# TASK GOAL
Each record should be copied exactly into the answer, and no picture should go with it.

====== INFORMATION SUPPLIED ======

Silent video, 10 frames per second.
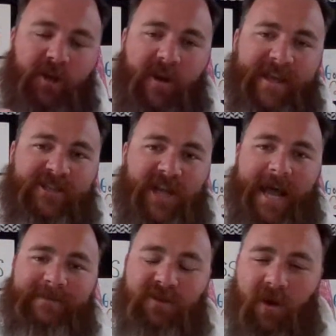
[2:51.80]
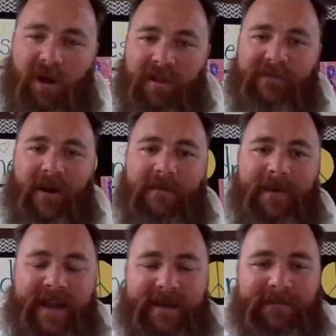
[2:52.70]
Great job to all of our
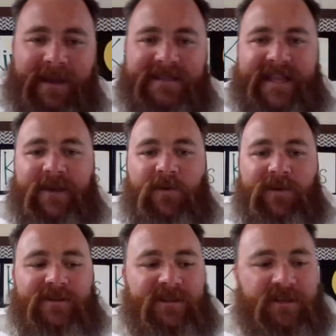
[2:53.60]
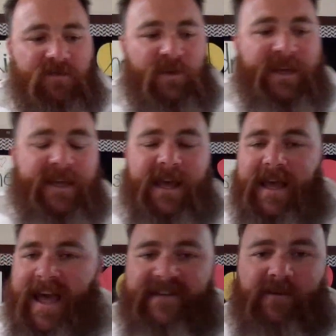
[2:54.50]
mighty Mustang winners this week.
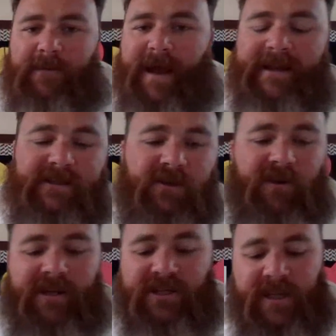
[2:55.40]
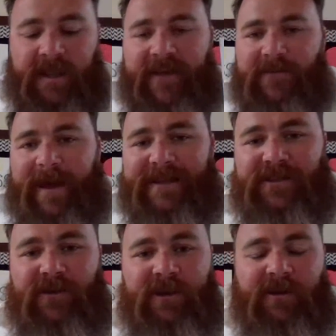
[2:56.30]
Everybody's crushing it. Everybody's
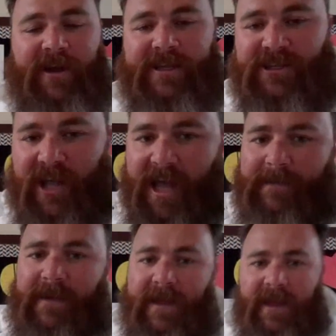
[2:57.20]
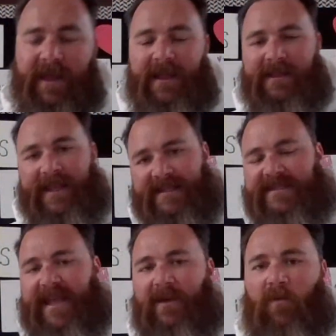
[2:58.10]
doing a great job. Let's
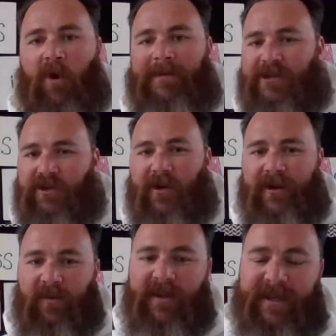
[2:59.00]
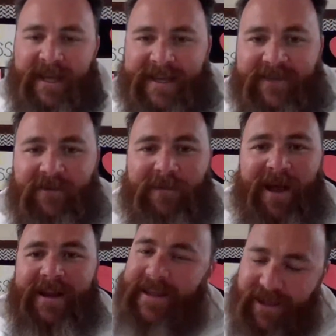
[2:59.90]
stay warm. Enjoy your weekend,
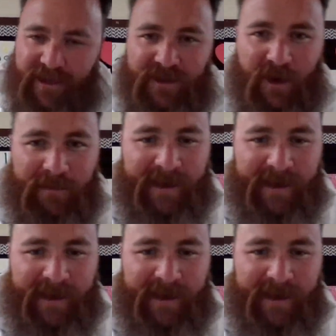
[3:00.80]
everybody. Go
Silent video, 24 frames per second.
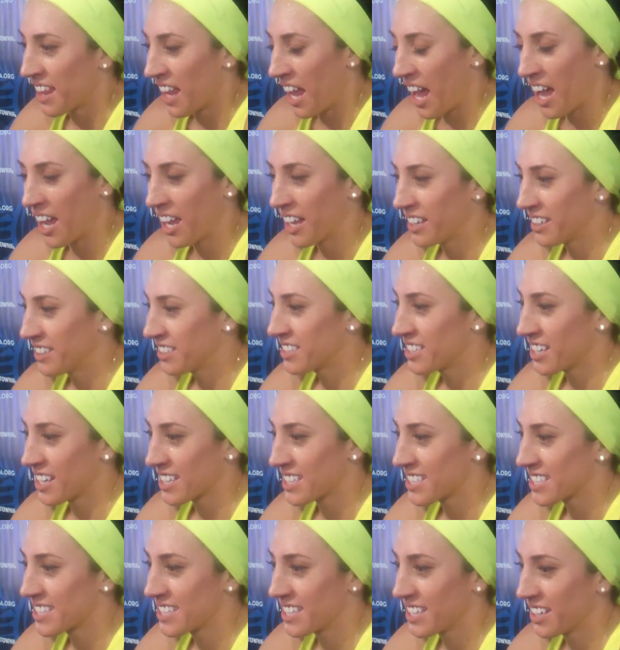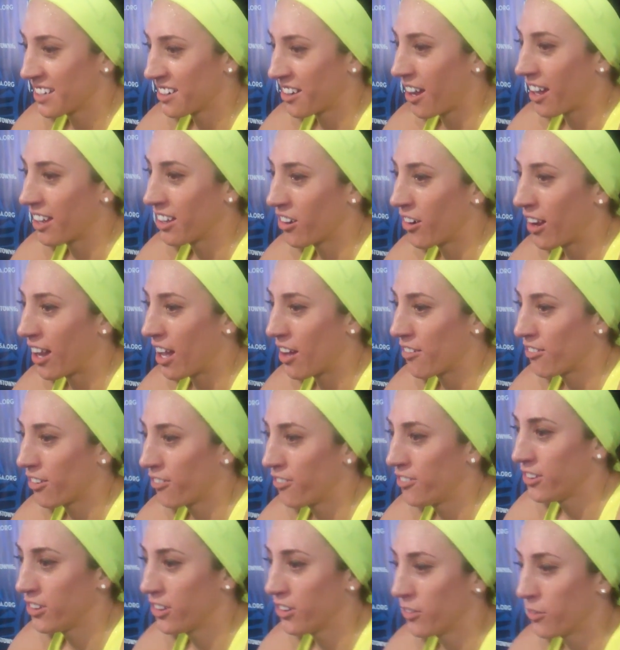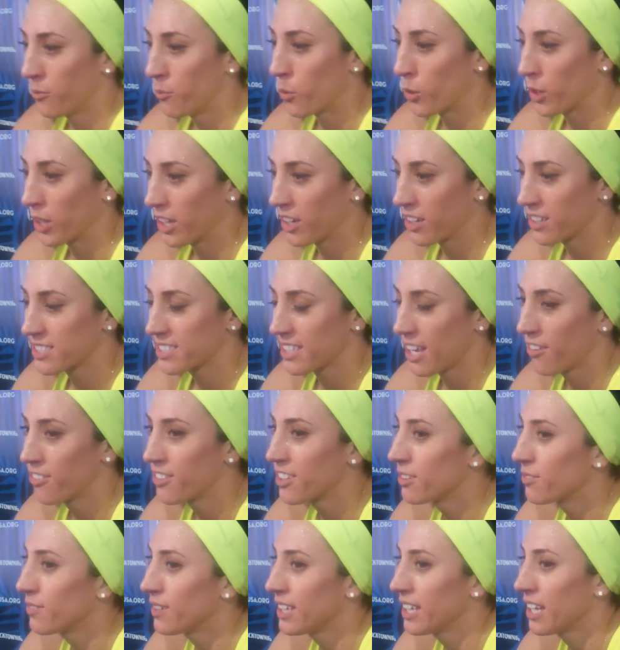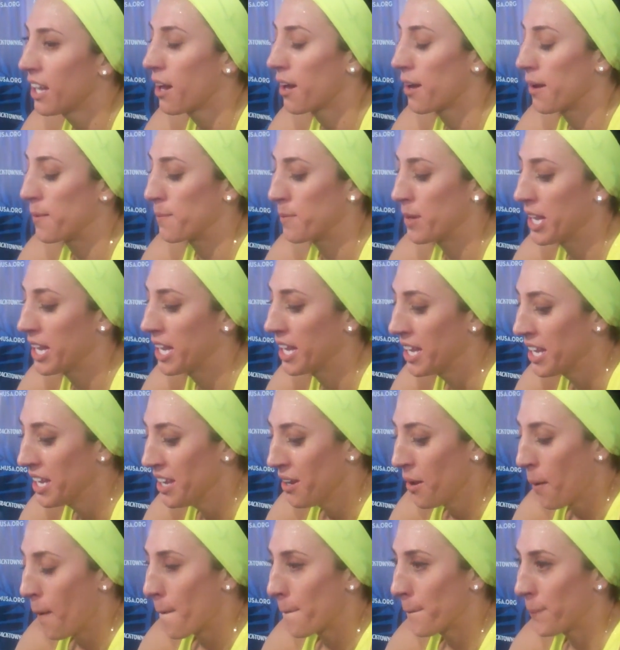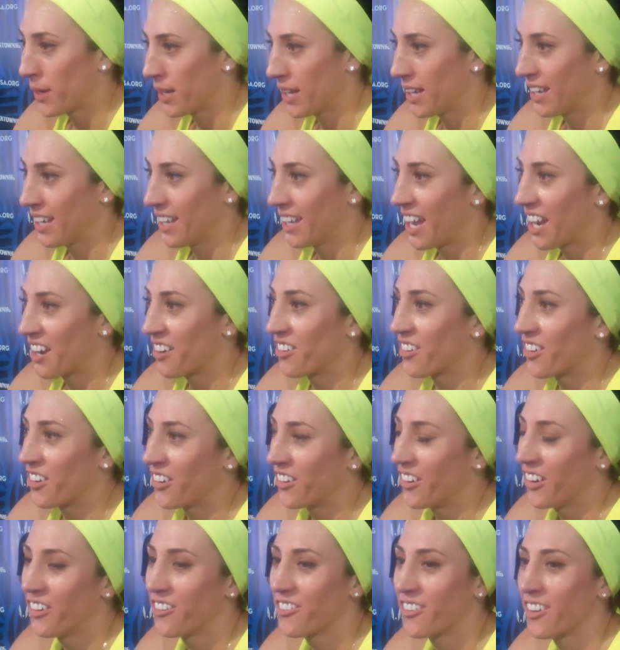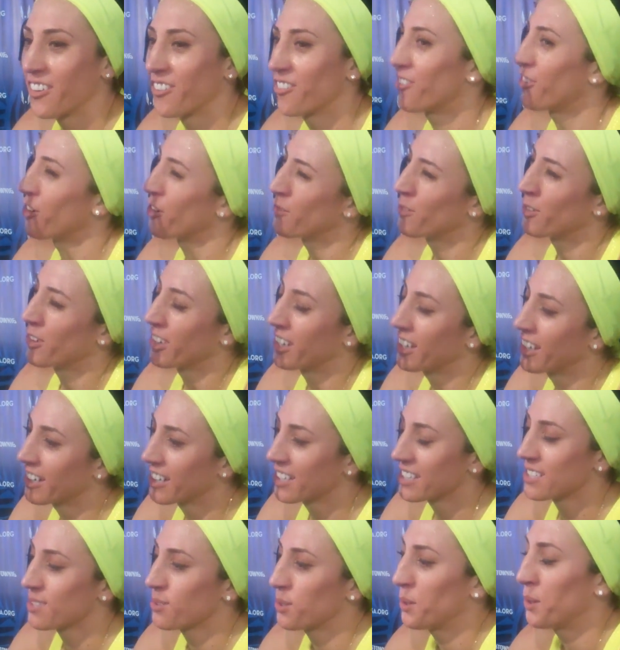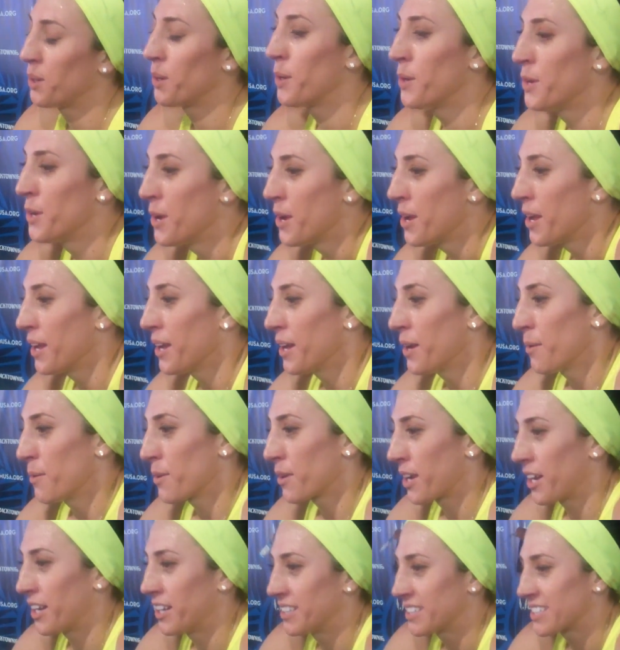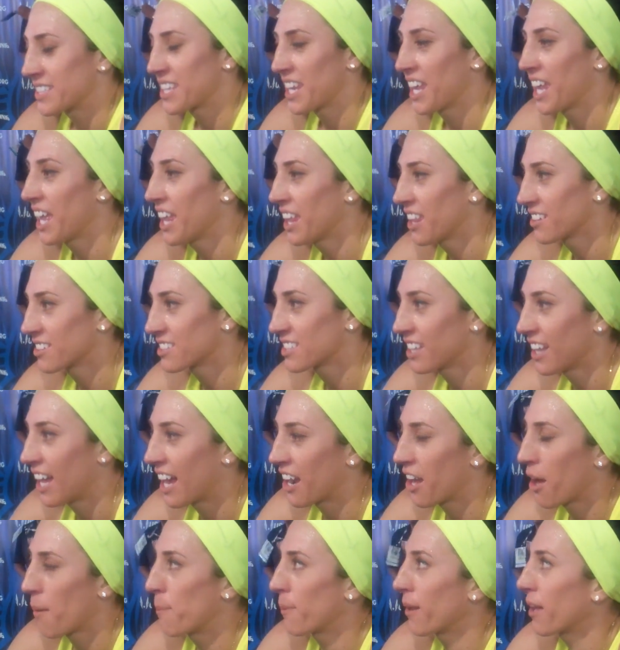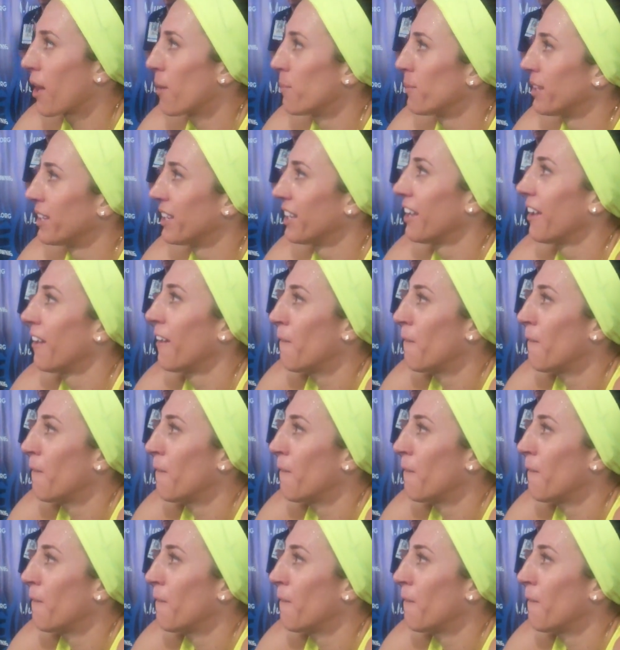I just, you know, I know I have a few more years left in me, but I don't know for 4 more years, because there's a lot of up-and-coming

======

# ANSWER SPACE
Silent video, 10 frames per second.
[2:51.80]
[2:52.70]
Great job to all of our
[2:53.60]
[2:54.50]
mighty Mustang winners this week.
[2:55.40]
[2:56.30]
Everybody's crushing it. Everybody's
[2:57.20]
[2:58.10]
doing a great job. Let's
[2:59.00]
[2:59.90]
stay warm. Enjoy your weekend,
[3:00.80]
everybody. Go
Silent video, 24 frames per second.
I just, you know, I know I have a few more years left in me, but I don't know for 4 more years, because there's a lot of up-and-coming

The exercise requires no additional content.